Russell Brito, manager in the Urban Design and Development Division with the City Planning Department said, “There is a lot of importance in terms of tourism for bringing in outside money into the city.”
He said some businesses are taking advantage of the Central Avenue Neon Design Overlay Zone.
“It’s a set of incentives for businesses and property owners to put up neon to help bring back that nostalgic feel,” he said.
Eric Garcia, the creative director and owner of EFG Creative said, “I think we need a brand that best represents Albuquerque.”
“We’re trying to give a new experience for the Route 66. It’s not just old cars and old Coca-Cola signs. What we’re trying to create is the experience that can be talked about 50 years from now,” Garcia said.
Garcia’s firm won a proposal to build five Route 66 signs featuring a roadrunner. He said they should be installed at the end of March. Drivers will also see EFG Creative’s work welcoming people to the Village of Los Lunas. That gateway is part of the historic previous Route 66 alignment.
Garcia’s firm also has a 22-foot UFO-inspired Route 66 sign under design and other ideas he hopes Albuquerque can adopt, such as a Route 66 bus shelter and Route 66 sign that’s a grill, with the “66” letters formed by red and green chile
“I’ve mentioned to the mayor and different city officials that nobody really owns Route 66. Nobody’s taken ownership of it,” Garcia said.
The city realizes Route 66 offers huge opportunities.
“In fact, there was a recent study by Rutgers University that looked at the economic impact that Route 66 has and they found that there’s over $130 million generated annually along the stretch of Route 66 that is directly related to tourism and people wanting to come see the mother road,” Brito said.

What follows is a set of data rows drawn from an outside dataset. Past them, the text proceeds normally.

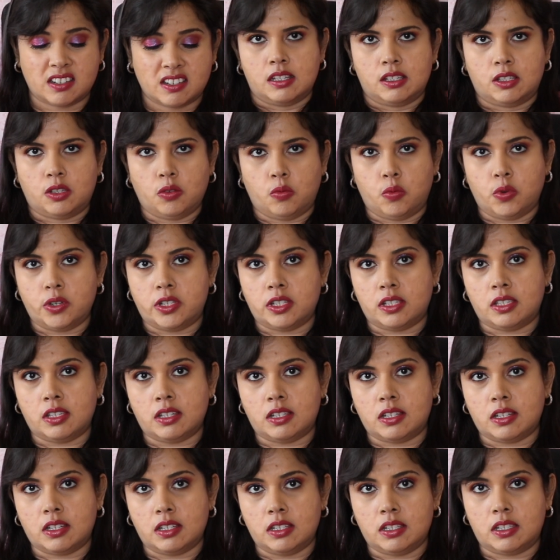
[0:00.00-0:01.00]
So what does
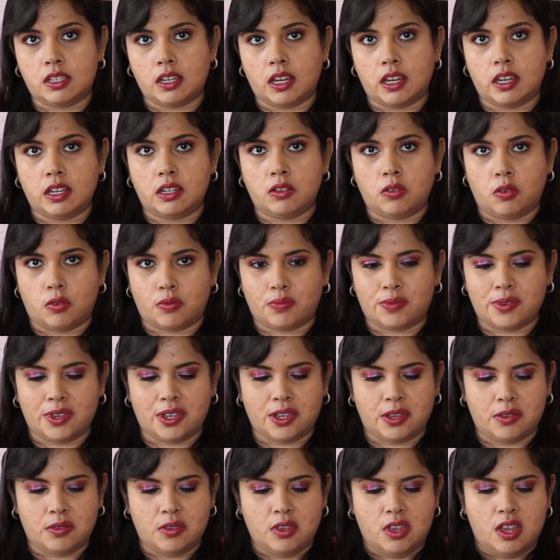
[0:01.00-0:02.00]
it contain? Off we
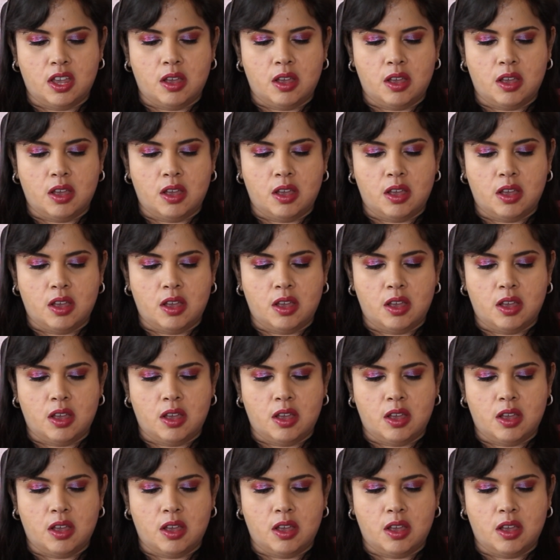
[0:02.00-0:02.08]
go.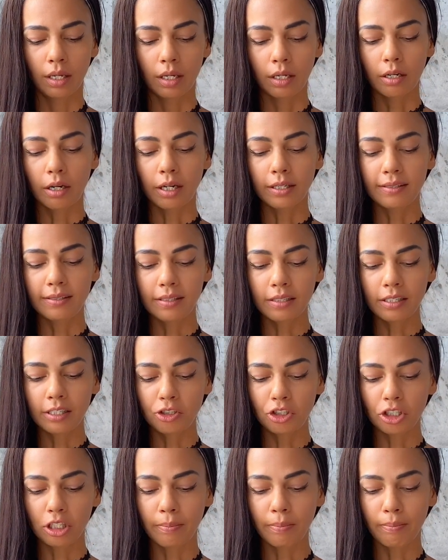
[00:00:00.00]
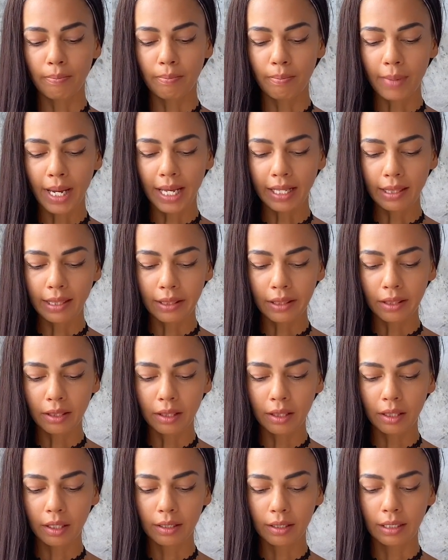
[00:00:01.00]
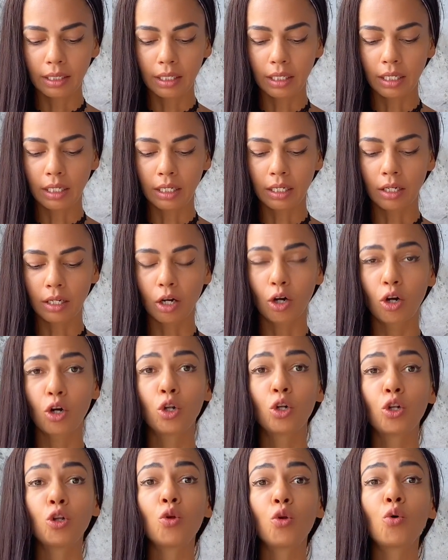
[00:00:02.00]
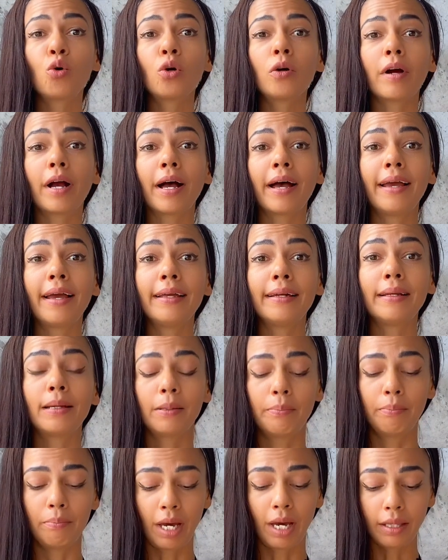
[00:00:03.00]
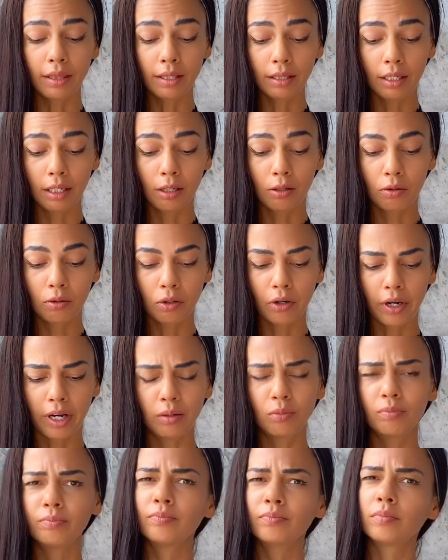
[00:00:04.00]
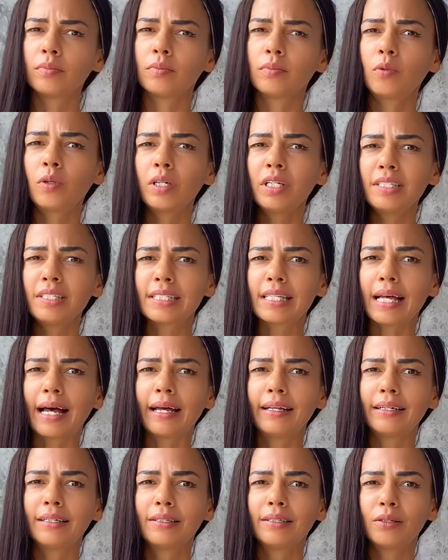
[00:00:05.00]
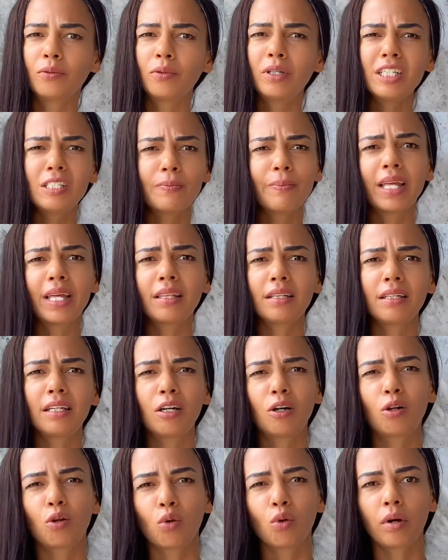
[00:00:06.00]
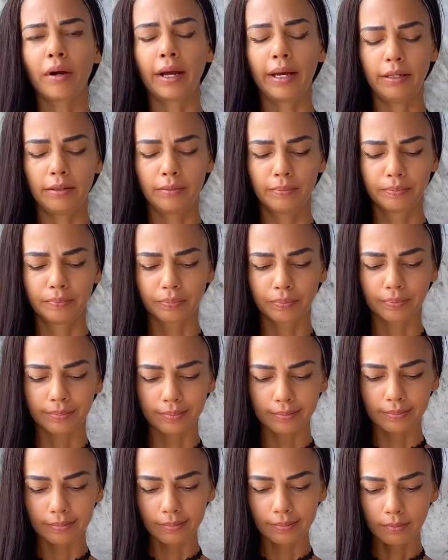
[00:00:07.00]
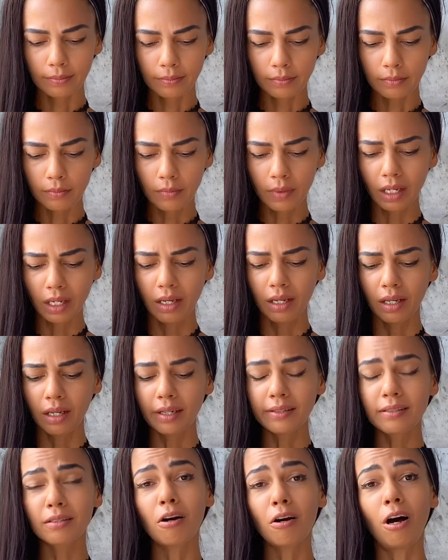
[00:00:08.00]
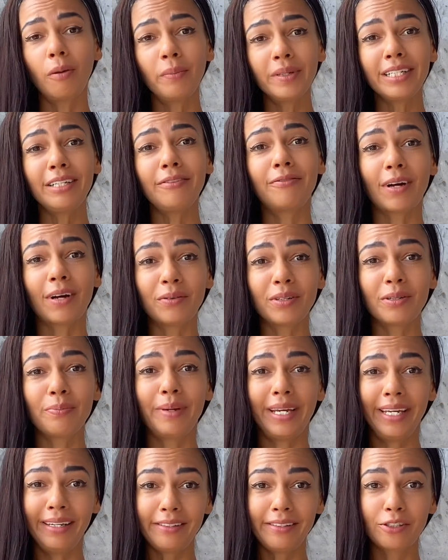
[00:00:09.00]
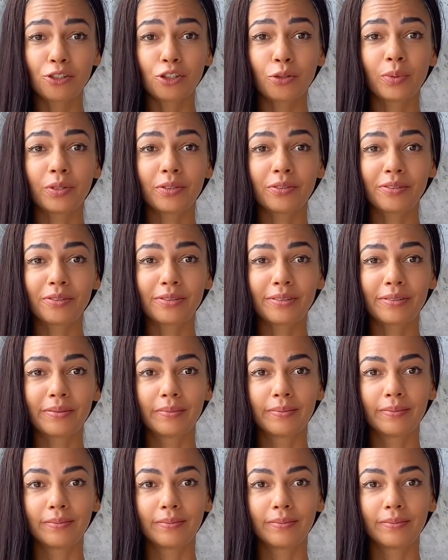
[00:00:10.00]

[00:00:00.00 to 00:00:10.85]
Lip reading: Carcinogen methylene chloride. Methylene chloride. What is that? What is methylene chloride? It's commonly found in paint strippers.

The Route 66 Action Plan addresses concepts such as improving the atmosphere, infrastructure and economic opportunities within a 15-mile stretch along Central Avenue.
After it passed unanimously, Mayor R.J. Berry said, “We want visitors to come to our city and tout the fact that they drove the historic road, enjoyed our culture, restaurants, shops and other attractions.”
He added, “With some updates, this corridor could re-energize our city as a major Route 66 destination.”